## Problem details
For this exercise, retype all the data exactly and exclude every image.
**** Provided data
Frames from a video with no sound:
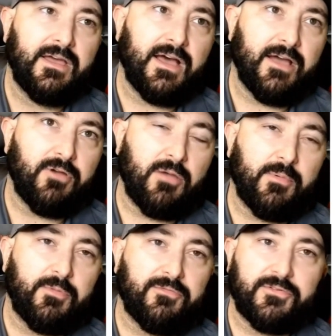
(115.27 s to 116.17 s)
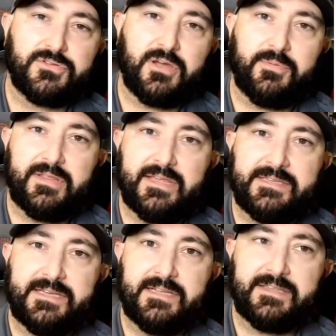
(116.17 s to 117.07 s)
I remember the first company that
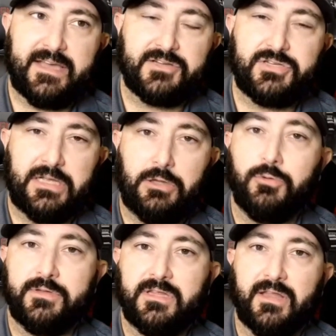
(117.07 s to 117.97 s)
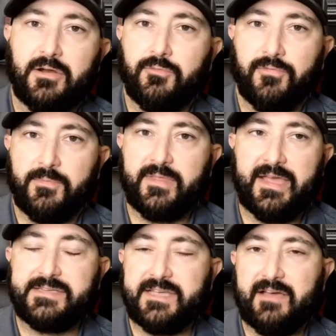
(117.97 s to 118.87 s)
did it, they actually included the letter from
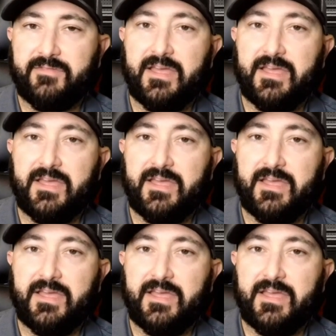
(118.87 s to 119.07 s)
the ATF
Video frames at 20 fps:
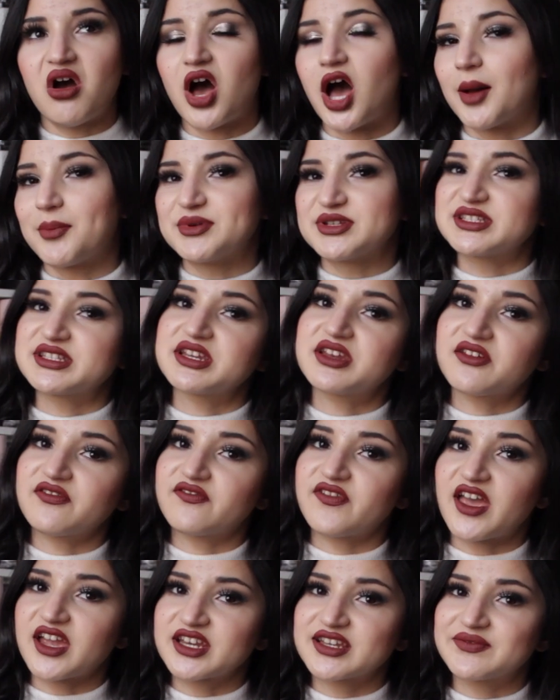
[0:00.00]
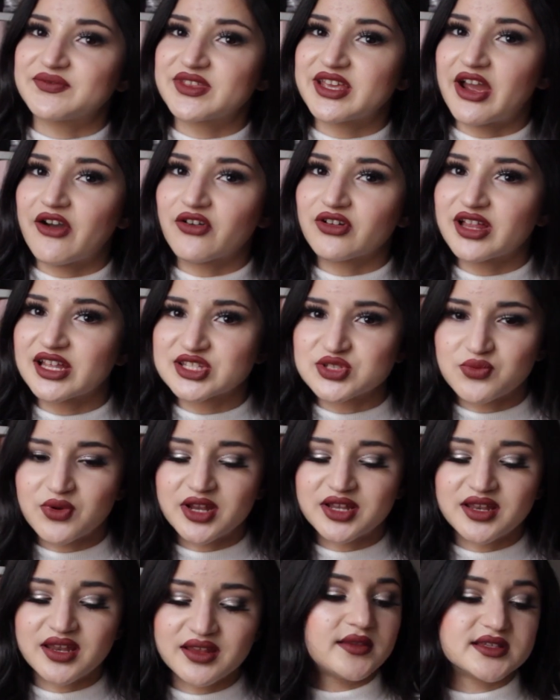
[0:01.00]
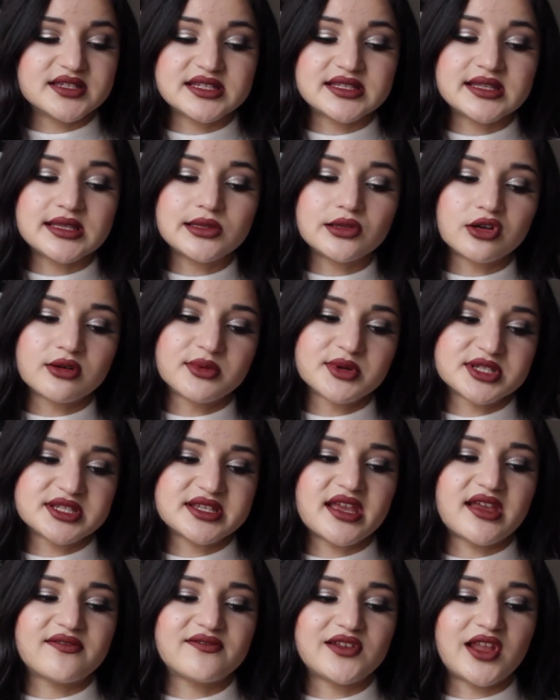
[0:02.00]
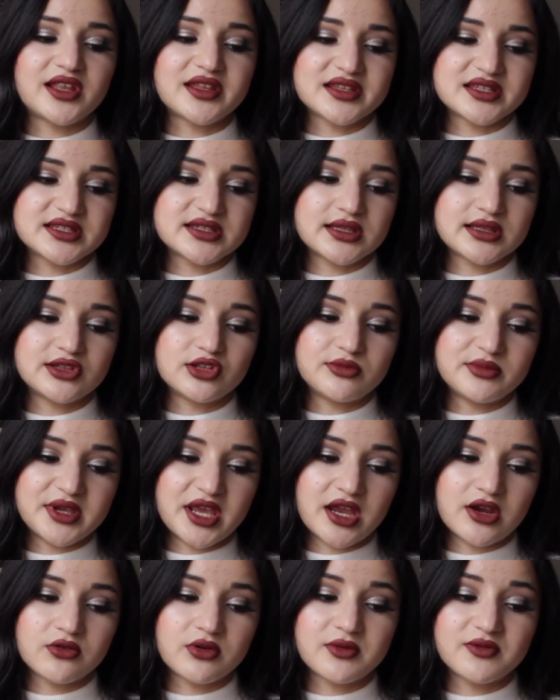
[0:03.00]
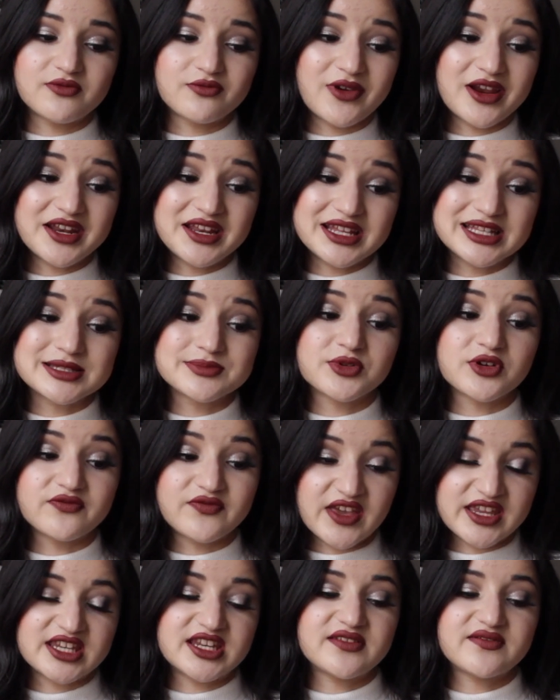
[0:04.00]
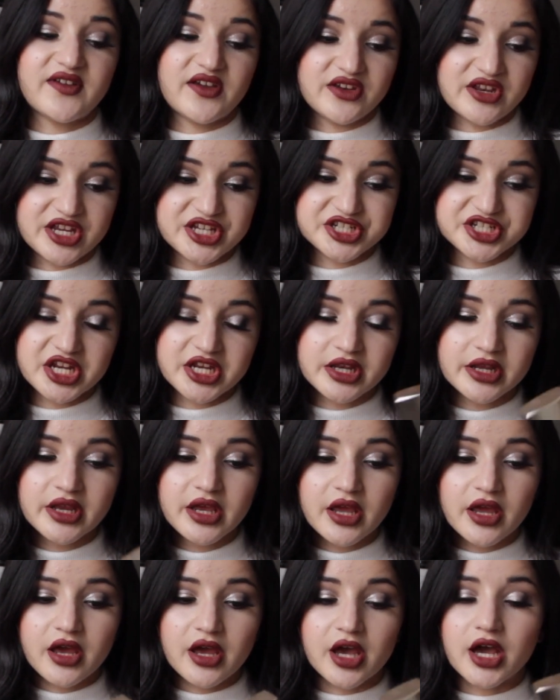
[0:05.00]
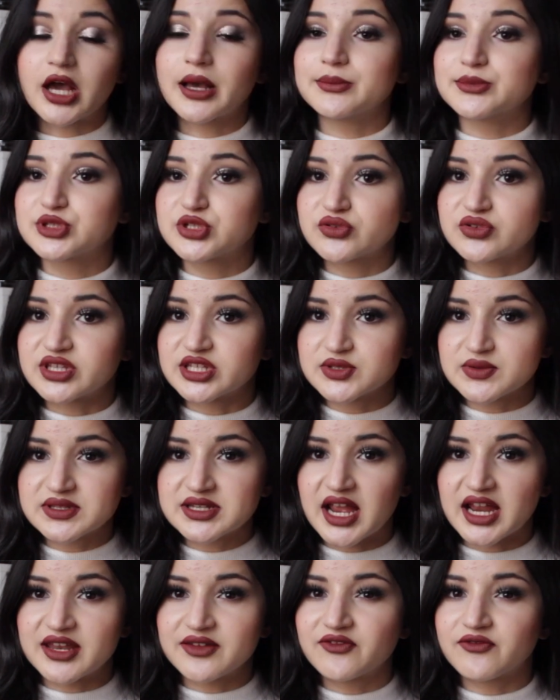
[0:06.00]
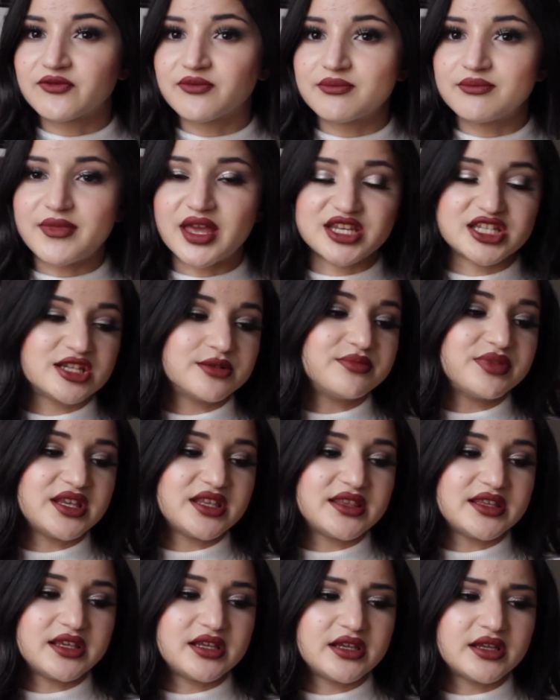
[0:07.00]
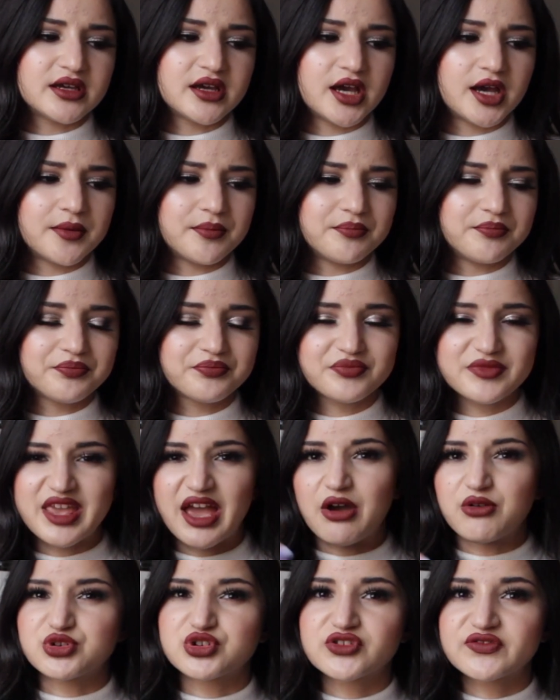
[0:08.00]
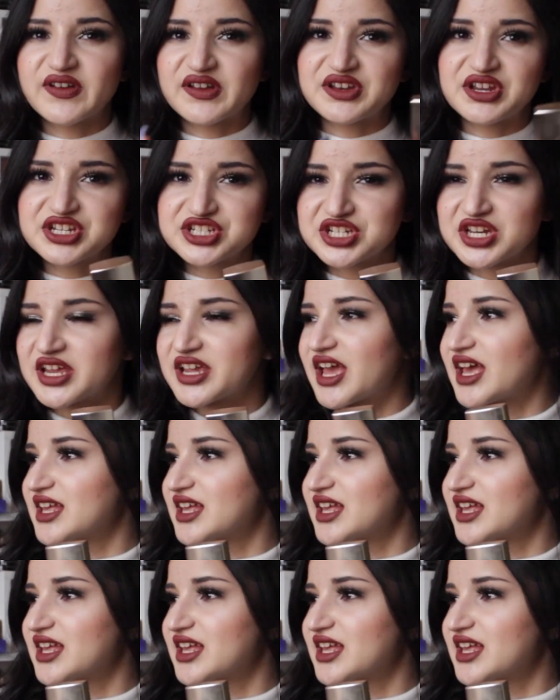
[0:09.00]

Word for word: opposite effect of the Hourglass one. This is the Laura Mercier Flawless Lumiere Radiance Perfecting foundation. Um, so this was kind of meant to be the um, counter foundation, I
********
## Result for this task
Frames from a video with no sound:
(115.27 s to 116.17 s)
(116.17 s to 117.07 s)
I remember the first company that
(117.07 s to 117.97 s)
(117.97 s to 118.87 s)
did it, they actually included the letter from
(118.87 s to 119.07 s)
the ATF
Video frames at 20 fps:
[0:00.00]
[0:01.00]
[0:02.00]
[0:03.00]
[0:04.00]
[0:05.00]
[0:06.00]
[0:07.00]
[0:08.00]
[0:09.00]

Word for word: opposite effect of the Hourglass one. This is the Laura Mercier Flawless Lumiere Radiance Perfecting foundation. Um, so this was kind of meant to be the um, counter foundation, I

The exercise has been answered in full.